» What is expected
Write out the whole listing exactly; no images belong in it.

======== Entries provided ========

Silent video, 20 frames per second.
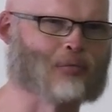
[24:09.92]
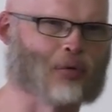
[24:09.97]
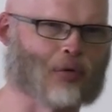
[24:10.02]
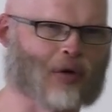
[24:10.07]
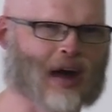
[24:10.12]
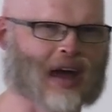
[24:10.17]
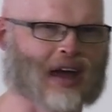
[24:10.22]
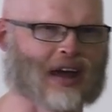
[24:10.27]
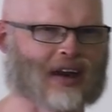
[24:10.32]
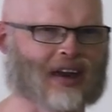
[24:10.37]

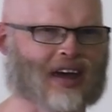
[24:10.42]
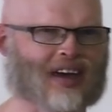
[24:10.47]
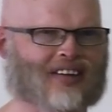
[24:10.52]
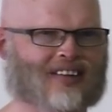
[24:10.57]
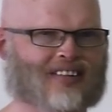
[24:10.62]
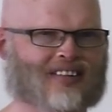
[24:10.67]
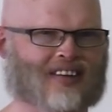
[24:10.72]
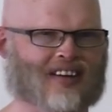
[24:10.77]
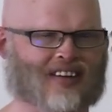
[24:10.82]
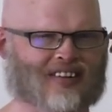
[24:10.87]
brain, it
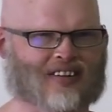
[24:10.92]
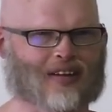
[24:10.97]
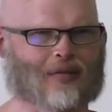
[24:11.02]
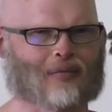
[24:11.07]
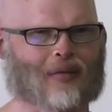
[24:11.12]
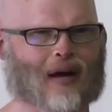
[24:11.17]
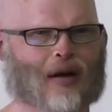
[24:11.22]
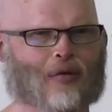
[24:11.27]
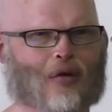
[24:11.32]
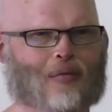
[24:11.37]
sits in
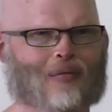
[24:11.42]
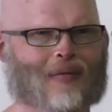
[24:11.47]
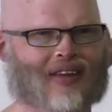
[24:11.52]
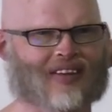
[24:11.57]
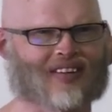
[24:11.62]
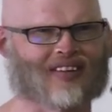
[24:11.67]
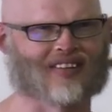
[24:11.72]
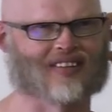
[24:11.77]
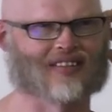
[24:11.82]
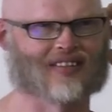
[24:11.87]
my
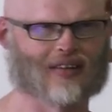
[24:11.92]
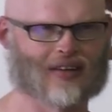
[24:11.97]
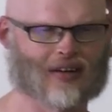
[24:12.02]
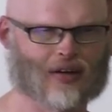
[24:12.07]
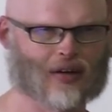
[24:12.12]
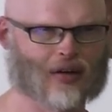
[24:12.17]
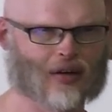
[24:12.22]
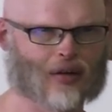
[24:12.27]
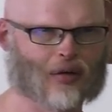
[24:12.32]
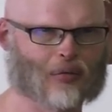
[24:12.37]
Romance
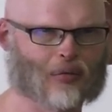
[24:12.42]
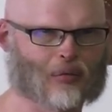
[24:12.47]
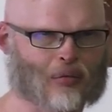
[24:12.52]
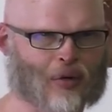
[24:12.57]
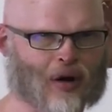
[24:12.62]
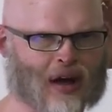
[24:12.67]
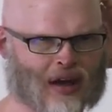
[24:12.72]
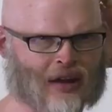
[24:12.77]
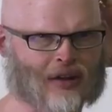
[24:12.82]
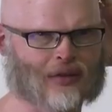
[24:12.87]

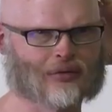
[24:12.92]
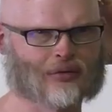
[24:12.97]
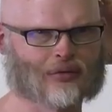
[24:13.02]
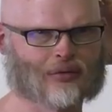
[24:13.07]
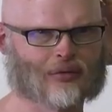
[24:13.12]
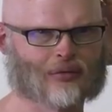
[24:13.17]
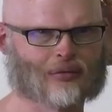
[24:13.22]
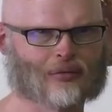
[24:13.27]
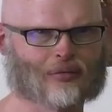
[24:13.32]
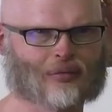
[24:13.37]
brain,
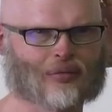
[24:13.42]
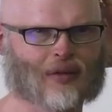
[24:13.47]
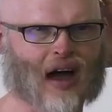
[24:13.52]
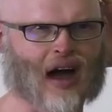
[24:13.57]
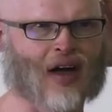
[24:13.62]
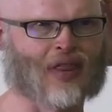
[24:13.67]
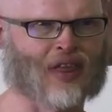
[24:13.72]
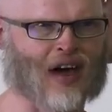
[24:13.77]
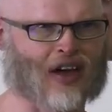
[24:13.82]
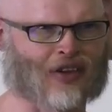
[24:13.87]

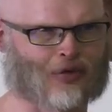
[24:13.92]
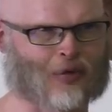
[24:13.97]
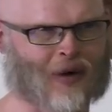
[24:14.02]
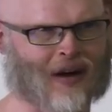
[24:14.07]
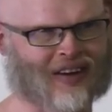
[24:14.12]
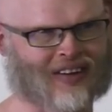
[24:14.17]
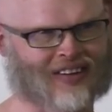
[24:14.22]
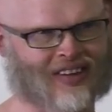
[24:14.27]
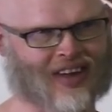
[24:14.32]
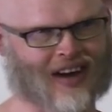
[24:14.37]
and that's why
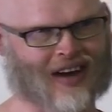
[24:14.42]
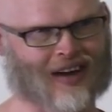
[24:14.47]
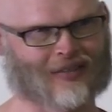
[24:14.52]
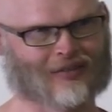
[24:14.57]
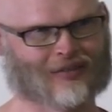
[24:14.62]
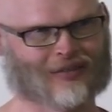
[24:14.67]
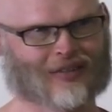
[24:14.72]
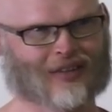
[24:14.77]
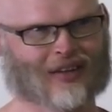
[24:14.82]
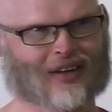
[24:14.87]
it's there.
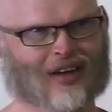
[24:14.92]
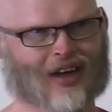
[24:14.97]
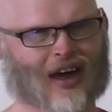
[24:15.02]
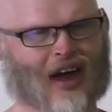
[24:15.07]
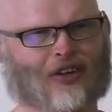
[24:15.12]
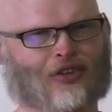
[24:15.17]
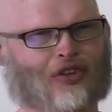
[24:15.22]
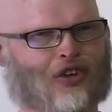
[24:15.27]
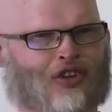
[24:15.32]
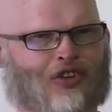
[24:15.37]

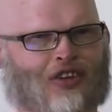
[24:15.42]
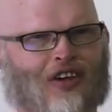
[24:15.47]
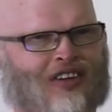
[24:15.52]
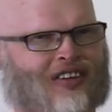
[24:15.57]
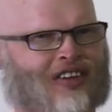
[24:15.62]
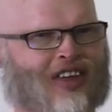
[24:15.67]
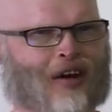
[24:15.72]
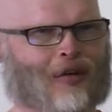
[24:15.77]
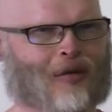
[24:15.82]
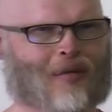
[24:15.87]
It just
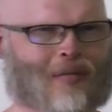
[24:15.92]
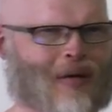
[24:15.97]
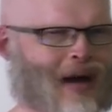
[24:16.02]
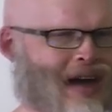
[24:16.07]
sits there in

========

» Exercise result
Silent video, 20 frames per second.
[24:09.92]
[24:09.97]
[24:10.02]
[24:10.07]
[24:10.12]
[24:10.17]
[24:10.22]
[24:10.27]
[24:10.32]
[24:10.37]

[24:10.42]
[24:10.47]
[24:10.52]
[24:10.57]
[24:10.62]
[24:10.67]
[24:10.72]
[24:10.77]
[24:10.82]
[24:10.87]
brain, it
[24:10.92]
[24:10.97]
[24:11.02]
[24:11.07]
[24:11.12]
[24:11.17]
[24:11.22]
[24:11.27]
[24:11.32]
[24:11.37]
sits in
[24:11.42]
[24:11.47]
[24:11.52]
[24:11.57]
[24:11.62]
[24:11.67]
[24:11.72]
[24:11.77]
[24:11.82]
[24:11.87]
my
[24:11.92]
[24:11.97]
[24:12.02]
[24:12.07]
[24:12.12]
[24:12.17]
[24:12.22]
[24:12.27]
[24:12.32]
[24:12.37]
Romance
[24:12.42]
[24:12.47]
[24:12.52]
[24:12.57]
[24:12.62]
[24:12.67]
[24:12.72]
[24:12.77]
[24:12.82]
[24:12.87]

[24:12.92]
[24:12.97]
[24:13.02]
[24:13.07]
[24:13.12]
[24:13.17]
[24:13.22]
[24:13.27]
[24:13.32]
[24:13.37]
brain,
[24:13.42]
[24:13.47]
[24:13.52]
[24:13.57]
[24:13.62]
[24:13.67]
[24:13.72]
[24:13.77]
[24:13.82]
[24:13.87]

[24:13.92]
[24:13.97]
[24:14.02]
[24:14.07]
[24:14.12]
[24:14.17]
[24:14.22]
[24:14.27]
[24:14.32]
[24:14.37]
and that's why
[24:14.42]
[24:14.47]
[24:14.52]
[24:14.57]
[24:14.62]
[24:14.67]
[24:14.72]
[24:14.77]
[24:14.82]
[24:14.87]
it's there.
[24:14.92]
[24:14.97]
[24:15.02]
[24:15.07]
[24:15.12]
[24:15.17]
[24:15.22]
[24:15.27]
[24:15.32]
[24:15.37]

[24:15.42]
[24:15.47]
[24:15.52]
[24:15.57]
[24:15.62]
[24:15.67]
[24:15.72]
[24:15.77]
[24:15.82]
[24:15.87]
It just
[24:15.92]
[24:15.97]
[24:16.02]
[24:16.07]
sits there in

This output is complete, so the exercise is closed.